I hope protestors find creative ways to cost the university funding and prestige. The idea is to make it such a political liability to have investments in Israel and the war machine that universities (and corporations, and our political institutions) will indeed divest - which would mean a remodeling of the entire university and its funding streams. What student protestors are demanding, concomitantly with divestment from genocide and apartheid, is a democratization of the gutted, neoliberal university so that staff, faculty members, students, and precarious academic underclasses like adjuncts are politically empowered, not wealthy unelected donors and asset managers.
I fear the broader movement might fall into the pitfalls of negotiations and antidemocratic concessions. Self-appointed negotiators must not betray the movement, and there must be mechanisms by which to hold these negotiators accountable so they don’t accept terrible deals over and against popular will of the demonstrators. We must stay grounded in our cause, which is the (re)instatement of Indigenous political sovereignty, the demolition of colonial structures and processes and of the entire colonial dynamic, from the river to the sea—and beyond, destroying the autocratic and reactionary Arab leadership that maintains zionism, western hegemony and capitalist modes of production and accumulation.

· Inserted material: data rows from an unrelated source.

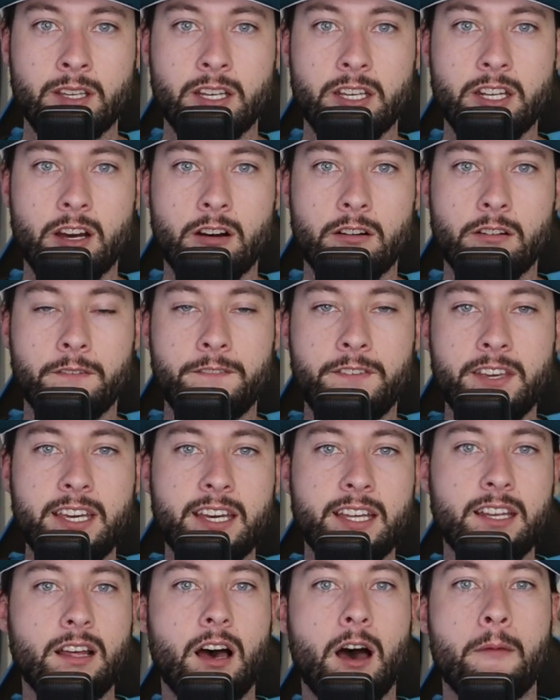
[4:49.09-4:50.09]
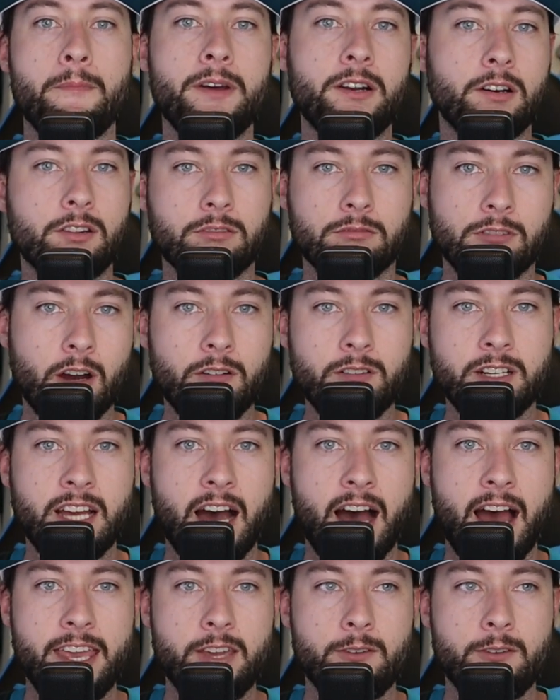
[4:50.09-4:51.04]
You know, if you get a middle-of-the-road guy,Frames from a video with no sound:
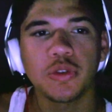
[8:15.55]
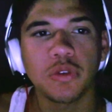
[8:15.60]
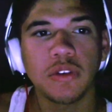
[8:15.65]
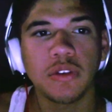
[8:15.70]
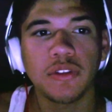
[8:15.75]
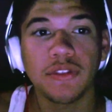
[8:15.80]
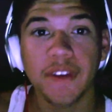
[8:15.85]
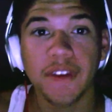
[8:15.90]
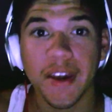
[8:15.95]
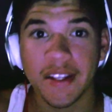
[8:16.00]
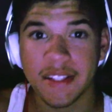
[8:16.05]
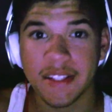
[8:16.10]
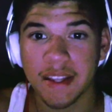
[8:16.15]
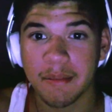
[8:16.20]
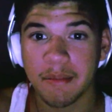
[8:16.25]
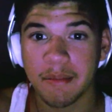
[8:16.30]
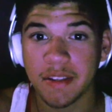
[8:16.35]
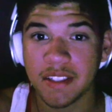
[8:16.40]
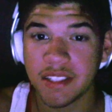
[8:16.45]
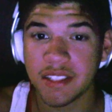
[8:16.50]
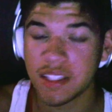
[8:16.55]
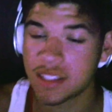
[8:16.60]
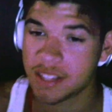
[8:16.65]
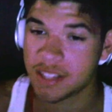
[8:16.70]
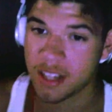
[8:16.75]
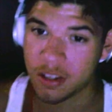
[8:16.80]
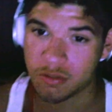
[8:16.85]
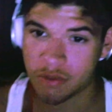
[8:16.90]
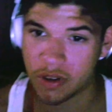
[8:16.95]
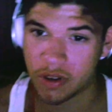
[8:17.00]
Um, visual effects, I
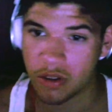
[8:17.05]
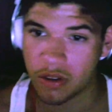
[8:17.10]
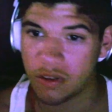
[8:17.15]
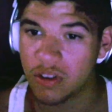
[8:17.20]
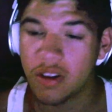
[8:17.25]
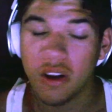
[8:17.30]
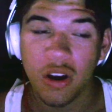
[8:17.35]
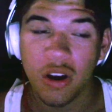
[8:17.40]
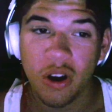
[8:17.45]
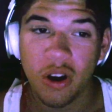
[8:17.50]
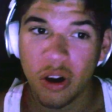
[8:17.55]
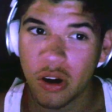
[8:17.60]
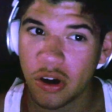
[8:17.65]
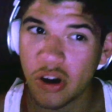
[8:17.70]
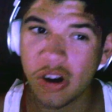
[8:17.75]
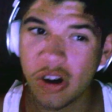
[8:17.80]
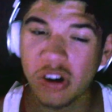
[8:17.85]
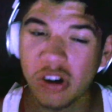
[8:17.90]
must just say as well.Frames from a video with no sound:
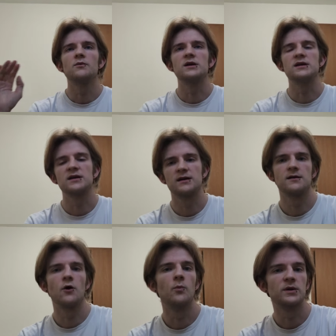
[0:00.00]
we
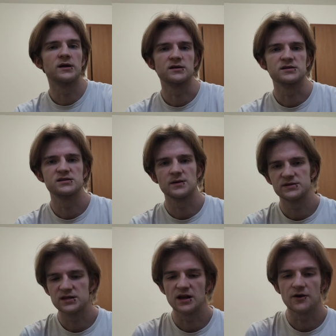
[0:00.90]
can open a
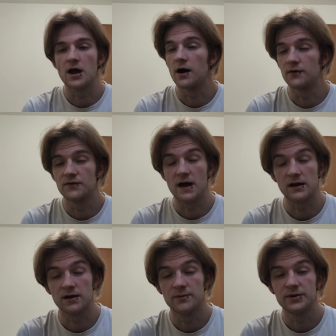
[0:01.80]
subsidiary of
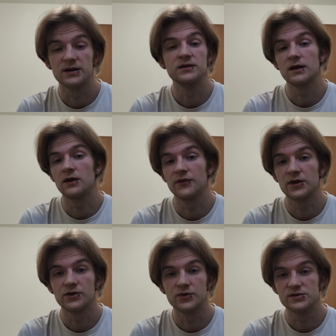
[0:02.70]
that company and
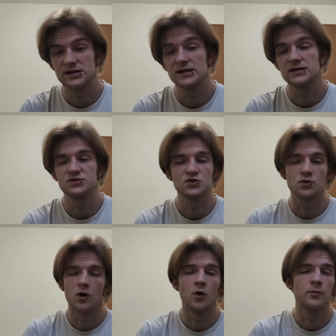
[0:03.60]
then use it
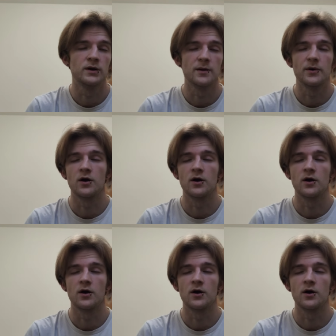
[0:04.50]
to open up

The best case scenario is that these protests cost universities bitterly and result in genuine divestment, rather than the reshuffling of endowments through dark money hedge funds to give the false impression of material divestment, like the University of California did with fossil fuels (there has to be consideration of the latter outcome and of how to tackle it, though). In turn, I hope very much that this institutional divestment will play a pivotal role in toppling Israel, just as the student movement was important in toppling apartheid South Africa. I hope that we study our parent movements closely and rigorously, as well as noting where our circumstances diverge, so that we might at least make our own, new mistakes. I want us to bravely join the course of history. I want us to do our part to help free Palestine.
Notes
- George Jackson, Blood in My Eye, (Baltimore: Black Classic Press, 1990), 20.
- This is discussed in further detail on The Negation Nightly Radio Hour - EP 45.
- Vicki Legion, Constructive Criticism: A Handbook, (Foreign Languages Press, 2022).
- For further reading, I'd suggest the following from The Mapping Project: "Zionism, Policing and Empire", "Boston's Colonial Universities Grab Land for Profit, War, and Medical Apartheid", and "The Architecture of Banishment". I'd also recommend "Automating Banishment: The Surveillance and Policing of Looted Land" from the Stop LAPD Spying Coalition.
- For further reading, I'd suggest this reader prepared by the Democratic Socialists of America Los Angeles Political Education Committee: The Politics of Removal: Displacement from Los Angeles to Palestine.